What i was to do is to catch all mails sent to @mydomain.com and just do something with them in my application. I don't need to store the mails or anything like that.

Is this posible?

A: 

You can do this if you write your own mail server, or if your mail server supports hooks to run external programs upon receipt of mail (e.g. procmail).

If you don't have procmail available (or, if on something like Exchange Server, don't feel like writing custom rules or extensions), you're simply better off using a pop3 library to fetch mail.

Obviously, writing a mail server is more difficult than any of the alternatives.

If you're mostly worried about checking potentially hundreds of email accounts, that's solvable by configuring your email server properly. If you're on a hosted provider, ask your server administrator about creating a "catch-all" account that routes all mail to unknown addresses to a single account.

JasonTrue
A: 

If you're aiming to avoid having to poll a server, consider the IMAP IDLE command. I've successfully written a Ruby client that opens a connection to an IMAP server, and gets told by the server when new mail arrives.

Peter
+1  A: 

I just implemented this for my SAAS to autoprocess mailer-bounce notification messages.

Call me, call you?

You call me You can set up a local mail server. It would then respond to an incoming email, and start up a rails executable to process the email. This method is NOT recommended since starting up rails is a big task (takes multiple secs and lots of memory). You don't want a Rails bad boy started up just because you received an email. You'd be writing your own DDOS attack. (Attacking yourself.)

I call you Instead, poll for email on your own schedule by using a single job to process all currently waiting emails. You need to set up a background job handler since stock rails is focused on responding to web requests. I use delayed_job, but there are other alternatives including kicking off a cron job every so in often.

Another benefit is that you don't need to manage a mail server. Leave that headache to someone else. Then use the Ruby library net::imap to read the incoming mail and process it.

If your process doesn't recognize the email format, then forward the msg to a human for processing.

And be sure that if the process sends mail in addition to reading/processing it, that the process uses a different email address as its From address. Otherwise, odds are good that sometime along the way, you'll end up in an email loop and many gigabytes of messages going back and forth. For example, your process receives a message, responds to it, but in the meantime the sender (a human) has switched on vacation response.
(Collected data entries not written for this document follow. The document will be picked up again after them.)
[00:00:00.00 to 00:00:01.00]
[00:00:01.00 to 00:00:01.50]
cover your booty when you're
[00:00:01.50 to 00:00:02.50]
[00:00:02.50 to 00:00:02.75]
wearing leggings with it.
And your robot then responds to the vacation response..... oops....

Writing your own mail server

Re:

How would i go about to receive mails in a Ruby on Rails application without going through a mail server like PostFix or to fetch them by pop3 etc.

What i was to do is to catch all mails sent to @mydomain.com and just do something with them in my application. I don't need to store the mails or anything like that.
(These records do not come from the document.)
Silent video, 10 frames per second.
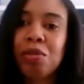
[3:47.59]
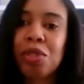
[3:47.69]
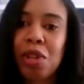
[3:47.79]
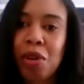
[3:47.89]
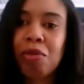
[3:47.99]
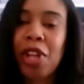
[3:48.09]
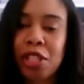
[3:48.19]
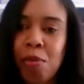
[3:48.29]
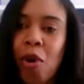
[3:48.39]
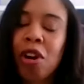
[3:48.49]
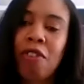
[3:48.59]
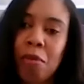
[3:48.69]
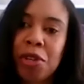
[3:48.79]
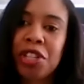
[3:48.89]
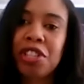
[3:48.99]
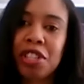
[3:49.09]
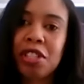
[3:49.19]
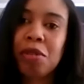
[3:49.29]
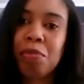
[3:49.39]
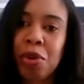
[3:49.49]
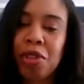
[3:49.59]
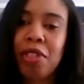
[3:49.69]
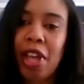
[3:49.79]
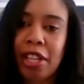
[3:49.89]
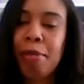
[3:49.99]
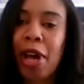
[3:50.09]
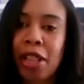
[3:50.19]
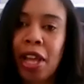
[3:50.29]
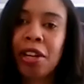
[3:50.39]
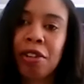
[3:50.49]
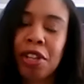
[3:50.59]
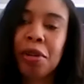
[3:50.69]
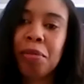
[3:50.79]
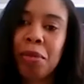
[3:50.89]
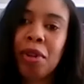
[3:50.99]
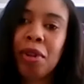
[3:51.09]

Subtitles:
So that's part of our mission, is to put that spotlight on them.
Direct answer: Yes, you could do this by writing an smtp server and setting up dns so your machine will be the mail destination for the domain. Your smtp server would process the messages on the fly, they would not be stored on your system at any point.

Is this a good idea? No, not at all. While appearances may be to the contrary, email is a store and forward system. Trying to avoid storing the messages before your app processes them is not smart. It would be a very very poor "optimization." However, using an access protocol (POP3 or IMAP) is a good way to avoid the costs of installing, configuring and managing a mail server.